#### INSTRUCTIONS TO FOLLOW
A single figure is required: the number of lines below that contain "frames".

Collected data entries:
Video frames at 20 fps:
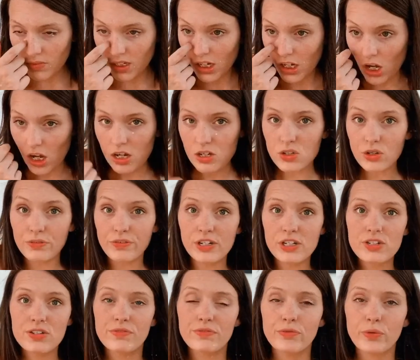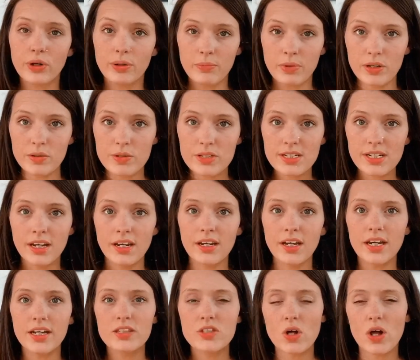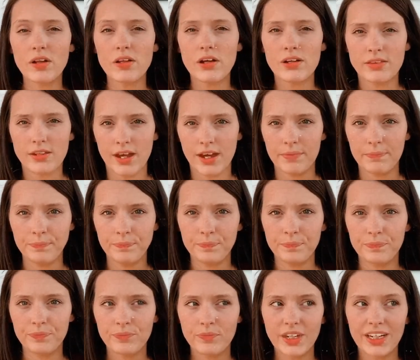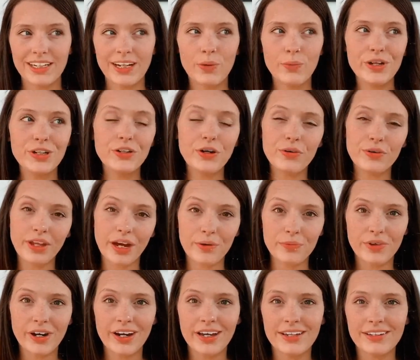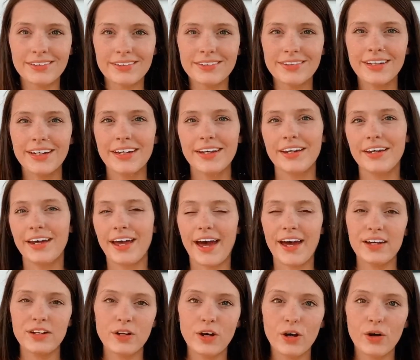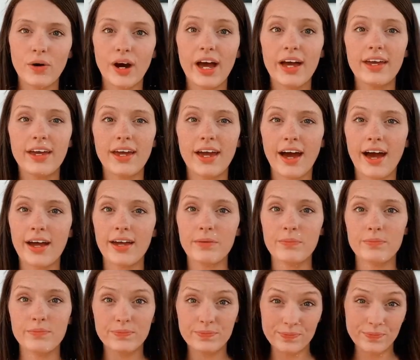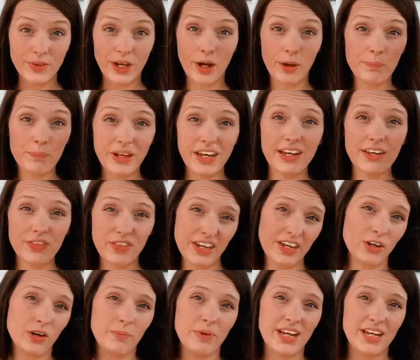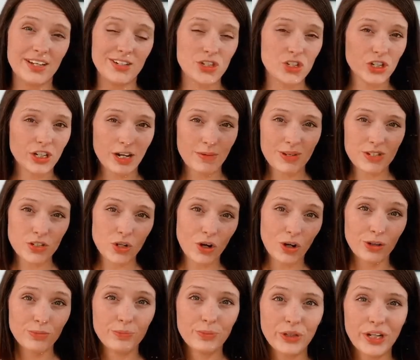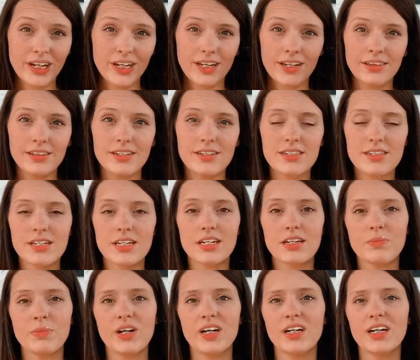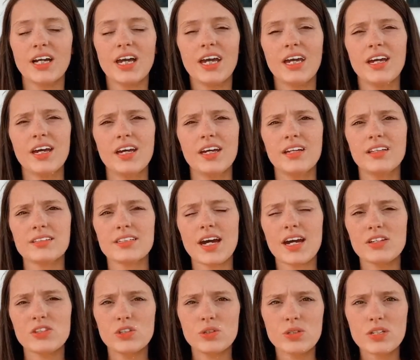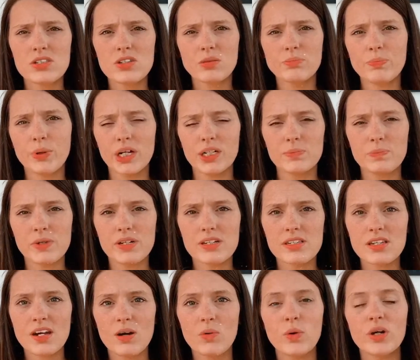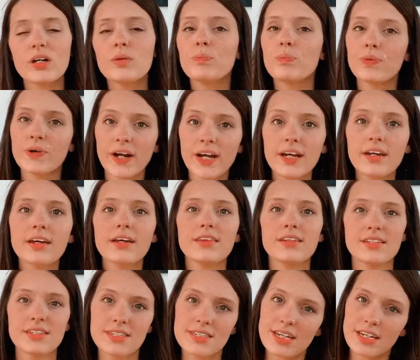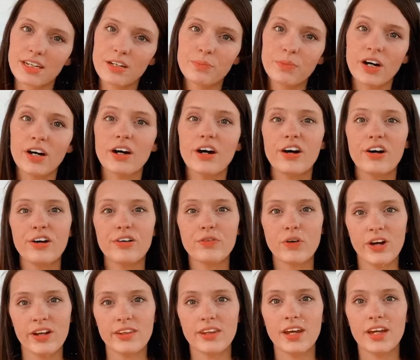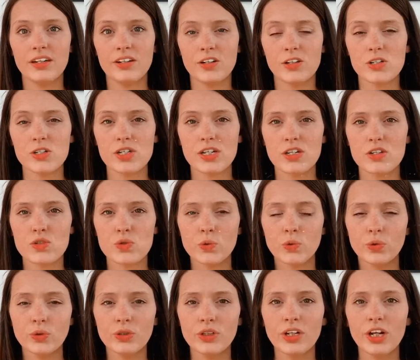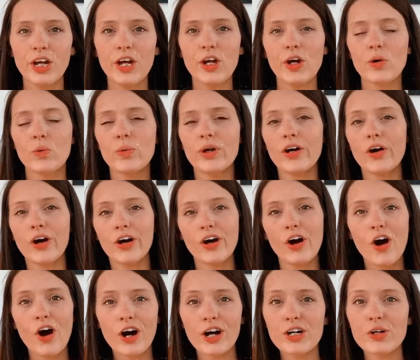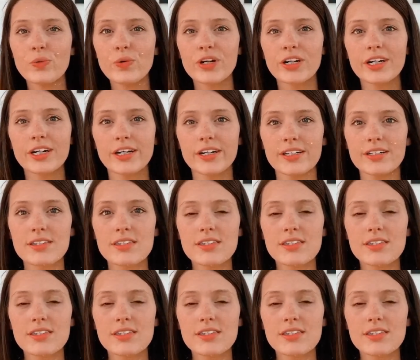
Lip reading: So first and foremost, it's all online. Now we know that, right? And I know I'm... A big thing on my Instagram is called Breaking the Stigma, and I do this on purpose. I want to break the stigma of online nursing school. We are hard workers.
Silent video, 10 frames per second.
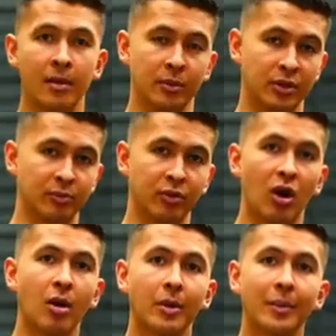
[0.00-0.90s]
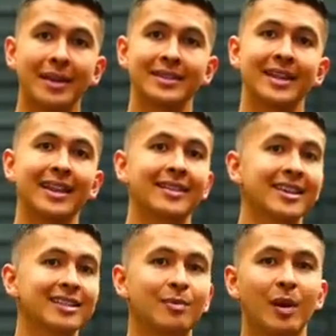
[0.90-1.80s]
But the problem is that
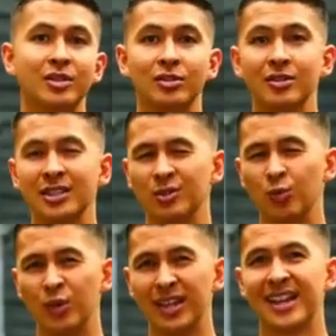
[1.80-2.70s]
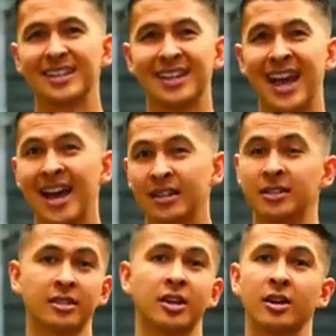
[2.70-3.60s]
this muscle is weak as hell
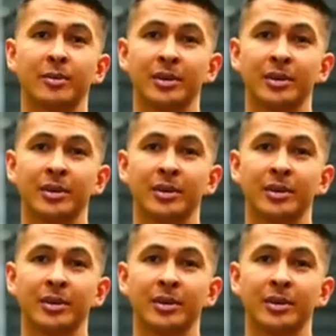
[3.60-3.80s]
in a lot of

#### RESULT BELOW
2